Sono 26.490 gli immigrati identificati e sbarcati sulle nostre coste a partire dallo scoppio delle primavere arabe nel 2011, fino al marzo 2013 quando è stata dichiarata chiusa l’«emergenza Nord Africa». Il dato lo fornisce Stefano Mencherini in Schiavi, il film inchiesta presentato ieri nella sala dell’Associazione stampa estera, che ricostruisce il calvario di queste migliaia di uomini, donne e bambini, iniziato tra le guerre civili che dilaniano l’Africa subsahariana e purtroppo non ancora terminato, a causa delle pratiche di sfruttamento a cui i migranti sono stati sottoposti anche dopo l’arrivo in Italia.

Mentre continua la conta dei centinaia di corpi ripescati vicino Lampedusa, la presentazione del documentario, prodotto con la collaborazione di Flai Cgil e l’associazione Less onlus, ha rappresentato un’ulteriore occasione per discutere d’immigrazione. Vera Lamonica, segretaria nazionale Cgil ha ricordato: «La Bossi-Fini va cancellata non solo per la sua matrice razzista, ma perché, coi suoi contenuti, tende ad abbassare la soglia dei diritti di tutti i lavoratori».

Schiavi affronta anche il problema del caporalato, a cui sarebbero sottoposti circa 40 mila lavoratori agricoli «sommersi» secondo le ultime stime di Flai Cgil. Testimoniano la sua esistenza i ghetti di Rosarno, Rignano Garganico, Pachino, dove migliaia di uomini in attesa di un permesso di soggiorno o senza documenti vivono in condizioni al limite della sopravvivenza, schiavizzati dai sistemi mafiosi locali per 25 euro al giorno.
Non è andata meglio ai circa 5 mila profughi arrivati in Campania: la Protezione civile, a cui è stata affidata l’«emergenza», ha dato 45 euro al giorno per migrante agli albergatori che si sono occupati dell’accoglienza. Ma gli “ospiti”, di fronte alla telecamera, hanno raccontato di giri di droga e di prostituzione, d’infiltrazioni mafiose, di assenza totale di politiche d’integrazione.

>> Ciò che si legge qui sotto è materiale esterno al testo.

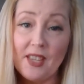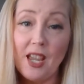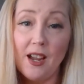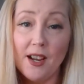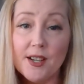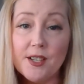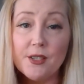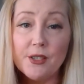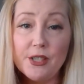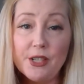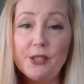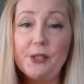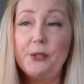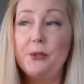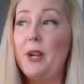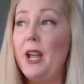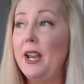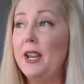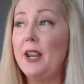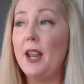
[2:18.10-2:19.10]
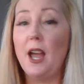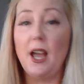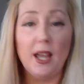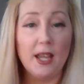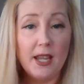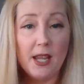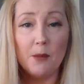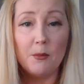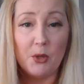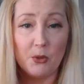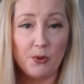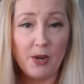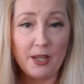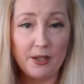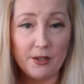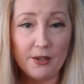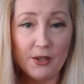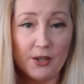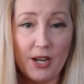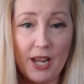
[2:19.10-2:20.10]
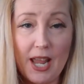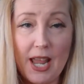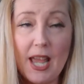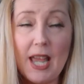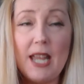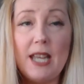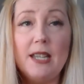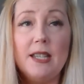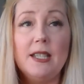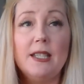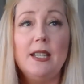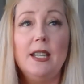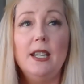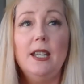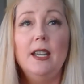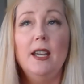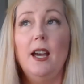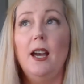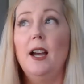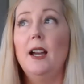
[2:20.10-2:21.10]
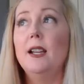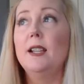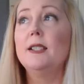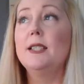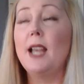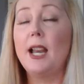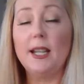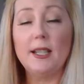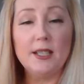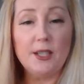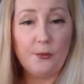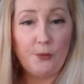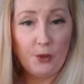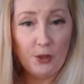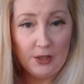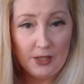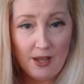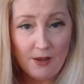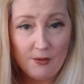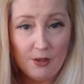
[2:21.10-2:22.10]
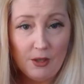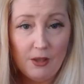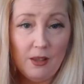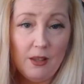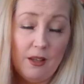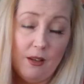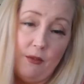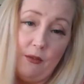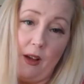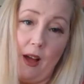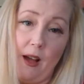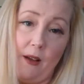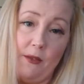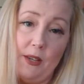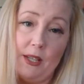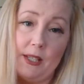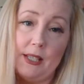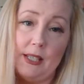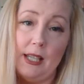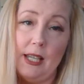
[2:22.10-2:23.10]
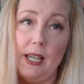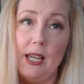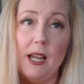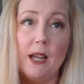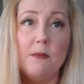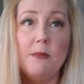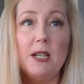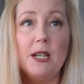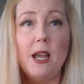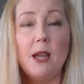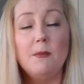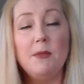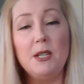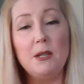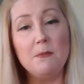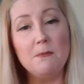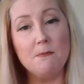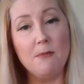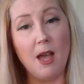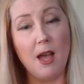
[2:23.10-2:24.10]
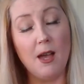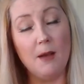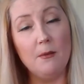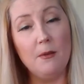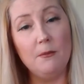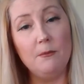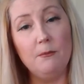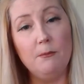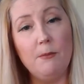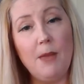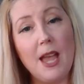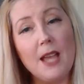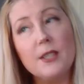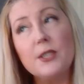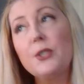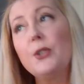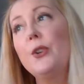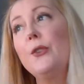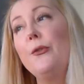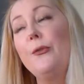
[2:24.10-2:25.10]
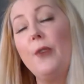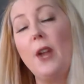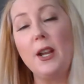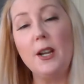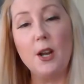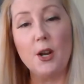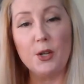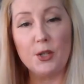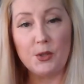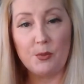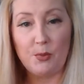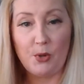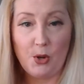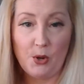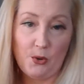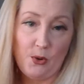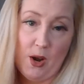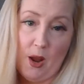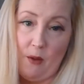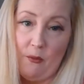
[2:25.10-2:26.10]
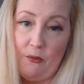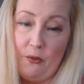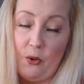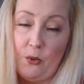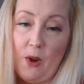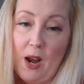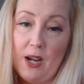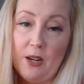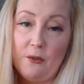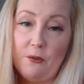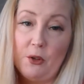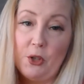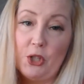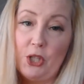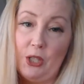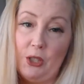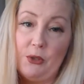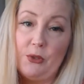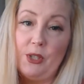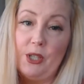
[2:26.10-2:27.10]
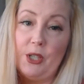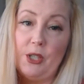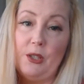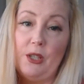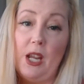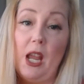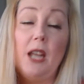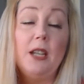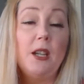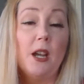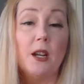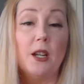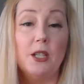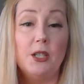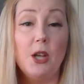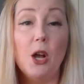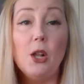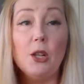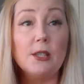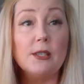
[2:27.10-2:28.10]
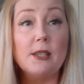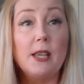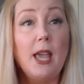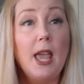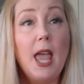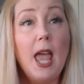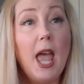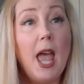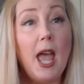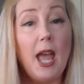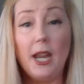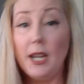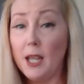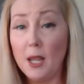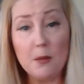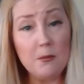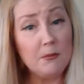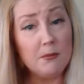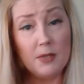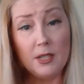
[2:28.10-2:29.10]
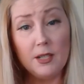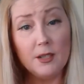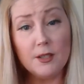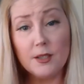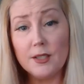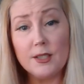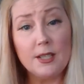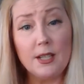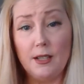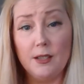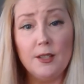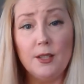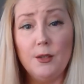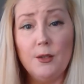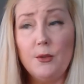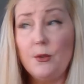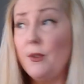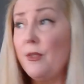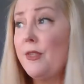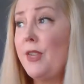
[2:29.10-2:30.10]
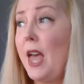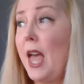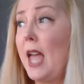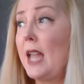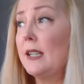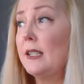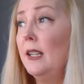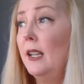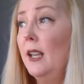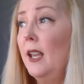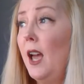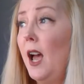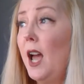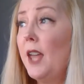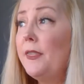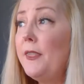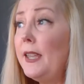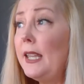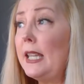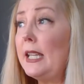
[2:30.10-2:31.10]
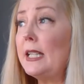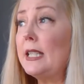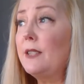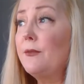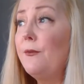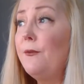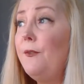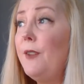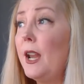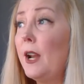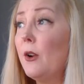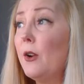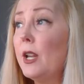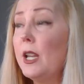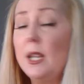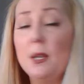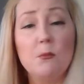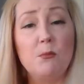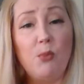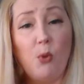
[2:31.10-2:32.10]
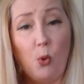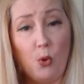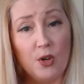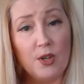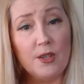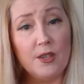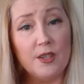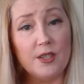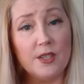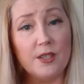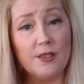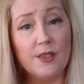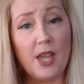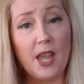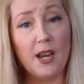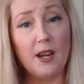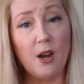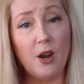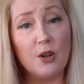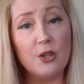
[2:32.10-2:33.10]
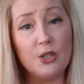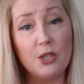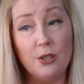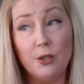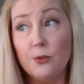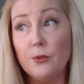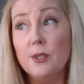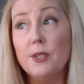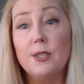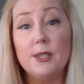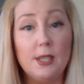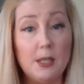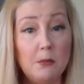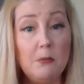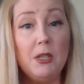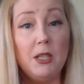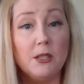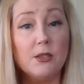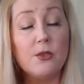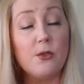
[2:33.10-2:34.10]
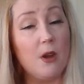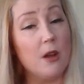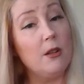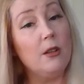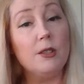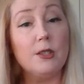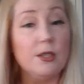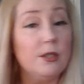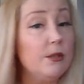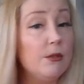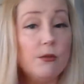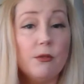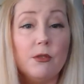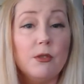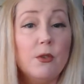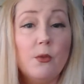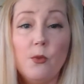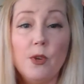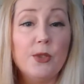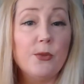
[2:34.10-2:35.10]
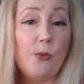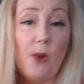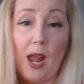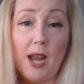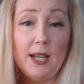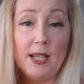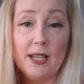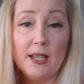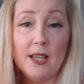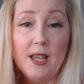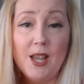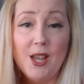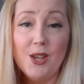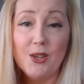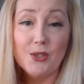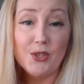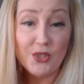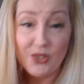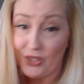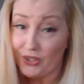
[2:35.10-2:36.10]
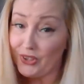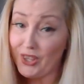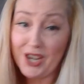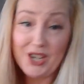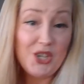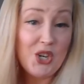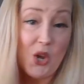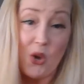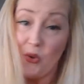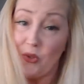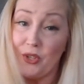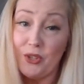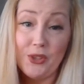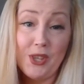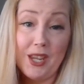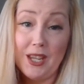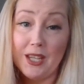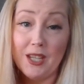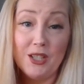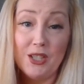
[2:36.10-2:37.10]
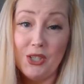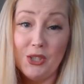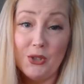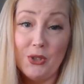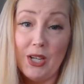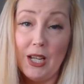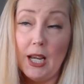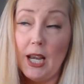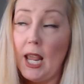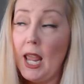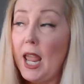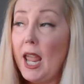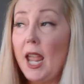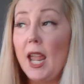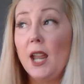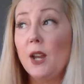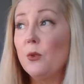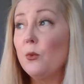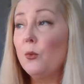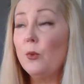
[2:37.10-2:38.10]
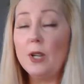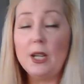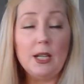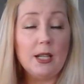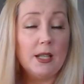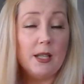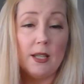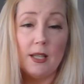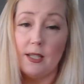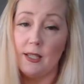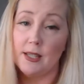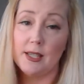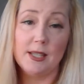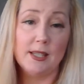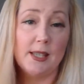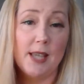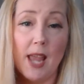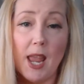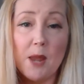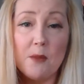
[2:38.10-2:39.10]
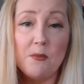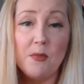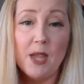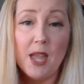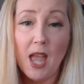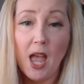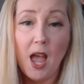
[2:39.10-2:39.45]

I do too. And I am a writer, and uh, it's at a different level, obviously. I mean, I'm in a, a Master of Fine Arts program for writing for children and, and young adults. And I'm here to tell you that I think it's very important that our children see me struggle too with writing, so that they know that they can do it. And reading is the same.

Ibrahim, trentenne ivoriano, è il protagonista della storia: sfuggito alla guerra civile, comprato in Libia da un proprietario terriero, è approdato anche lui a Lampedusa. Ma pensa di lasciare Napoli per Rosarno. La ragione? Lavoro. Su questo l’autore del documentario ha dichiarato indignato: «Dimostriamo la grande umanità di questo paese non con lacrime di coccodrillo, ma restituendo dignità a gente come lui».